Yes. India does have a forfaiting market, set up in 1992 when the country's
central bank, Reserve Bank of India (RBI), approved forfaiting as a new
option to boost export financing for export promotion. Who are the sellers:
the indigenous banks? Generally speaking, no. The foreign banks? Yes. The
indigenous banks, for example Canara Bank, that are authorized dealers in
foreign exchange, may broker to sell the forfaiting services of foreign
forfaiters to their clients in India. The RBI authorizes foreign forfaiters
to market their forfaiting service in India through the country's authorized
dealers. The Export-Import Bank of India (EXIM Bank) and a German financing
company, WestLB (Westdeutsche Landesbank Girozentrale), have linked up to
form a joint venture for selling forfaiting service in the country.
At present forfaiting services are not very popular
in India. This is mainly because the amount required for forfaiting
transactions by foreign banks is too high for an average Indian exporter.

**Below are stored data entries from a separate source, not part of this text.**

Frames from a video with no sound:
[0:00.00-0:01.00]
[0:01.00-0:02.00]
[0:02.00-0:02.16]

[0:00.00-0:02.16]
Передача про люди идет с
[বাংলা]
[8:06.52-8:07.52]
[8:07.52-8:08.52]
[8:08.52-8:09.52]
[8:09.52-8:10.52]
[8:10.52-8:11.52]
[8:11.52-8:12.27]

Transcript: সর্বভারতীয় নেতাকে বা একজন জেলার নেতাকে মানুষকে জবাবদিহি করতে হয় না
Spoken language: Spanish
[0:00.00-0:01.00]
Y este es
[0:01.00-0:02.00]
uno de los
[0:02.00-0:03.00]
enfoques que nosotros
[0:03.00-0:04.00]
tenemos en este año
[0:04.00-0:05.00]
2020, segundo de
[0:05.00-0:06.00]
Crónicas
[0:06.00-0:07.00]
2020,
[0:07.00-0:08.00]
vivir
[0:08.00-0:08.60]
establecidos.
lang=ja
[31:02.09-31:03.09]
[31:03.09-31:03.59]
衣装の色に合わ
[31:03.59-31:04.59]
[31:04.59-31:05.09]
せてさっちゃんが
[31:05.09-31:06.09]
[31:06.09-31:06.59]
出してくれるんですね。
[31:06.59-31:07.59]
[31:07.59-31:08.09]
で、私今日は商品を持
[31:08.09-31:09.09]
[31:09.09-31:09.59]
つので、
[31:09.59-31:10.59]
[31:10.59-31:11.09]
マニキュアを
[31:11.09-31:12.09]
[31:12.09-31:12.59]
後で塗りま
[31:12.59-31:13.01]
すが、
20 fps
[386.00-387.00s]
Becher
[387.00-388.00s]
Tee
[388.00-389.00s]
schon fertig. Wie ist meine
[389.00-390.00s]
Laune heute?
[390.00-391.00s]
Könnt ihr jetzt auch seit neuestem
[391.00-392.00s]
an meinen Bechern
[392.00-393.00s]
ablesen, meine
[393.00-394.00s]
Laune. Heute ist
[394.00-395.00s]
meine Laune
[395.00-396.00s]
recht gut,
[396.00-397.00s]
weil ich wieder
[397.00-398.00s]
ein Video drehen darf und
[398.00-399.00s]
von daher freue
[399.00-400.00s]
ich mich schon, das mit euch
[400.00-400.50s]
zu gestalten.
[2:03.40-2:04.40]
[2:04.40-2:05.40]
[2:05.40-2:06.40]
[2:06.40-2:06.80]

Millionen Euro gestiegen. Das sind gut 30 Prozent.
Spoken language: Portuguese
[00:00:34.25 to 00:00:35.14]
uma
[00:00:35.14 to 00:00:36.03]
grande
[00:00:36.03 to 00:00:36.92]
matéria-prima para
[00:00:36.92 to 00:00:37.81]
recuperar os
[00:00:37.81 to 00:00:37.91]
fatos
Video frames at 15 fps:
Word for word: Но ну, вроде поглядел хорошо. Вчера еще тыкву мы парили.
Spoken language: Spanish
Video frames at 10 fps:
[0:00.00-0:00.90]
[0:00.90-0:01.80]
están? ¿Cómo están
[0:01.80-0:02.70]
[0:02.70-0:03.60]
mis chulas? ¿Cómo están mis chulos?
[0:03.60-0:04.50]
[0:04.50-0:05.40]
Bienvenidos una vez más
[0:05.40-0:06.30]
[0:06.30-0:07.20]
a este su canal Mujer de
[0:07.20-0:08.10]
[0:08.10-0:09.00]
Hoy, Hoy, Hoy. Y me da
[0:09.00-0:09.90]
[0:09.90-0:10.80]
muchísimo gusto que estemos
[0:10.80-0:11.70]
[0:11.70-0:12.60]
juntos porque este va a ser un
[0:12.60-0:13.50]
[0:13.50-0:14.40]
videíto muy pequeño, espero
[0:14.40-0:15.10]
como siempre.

What are the alternative export financing services available in India's
market, which exporters can buy where forfaiting is not accessible or
affordable? One is negotiation of documents under export L/Cs. This is more
popular than avalization in forfaiting, mainly because avalizationbased
forfaiting requires bills of exchange or promissory notes, but for
negotiation these financial documents are not prerequisites. The full set of
compliant documents under L/Cs may or may not contain a bill of exchange; it
depends on the stipulations in the export L/C. All that is required in
negotiation is that there be an L/C and documentary compliance with it. The
banks advance value, to use an UCP term, against the compliant documents as
post-shipment finance. Though negotiation may be with recourse to the
exporter, and may be under reserve or against an indemnity, whereas
forfaiting is carried out essentially on non-recourse terms, negotiation is
still popular because it is easily accessible and affordable.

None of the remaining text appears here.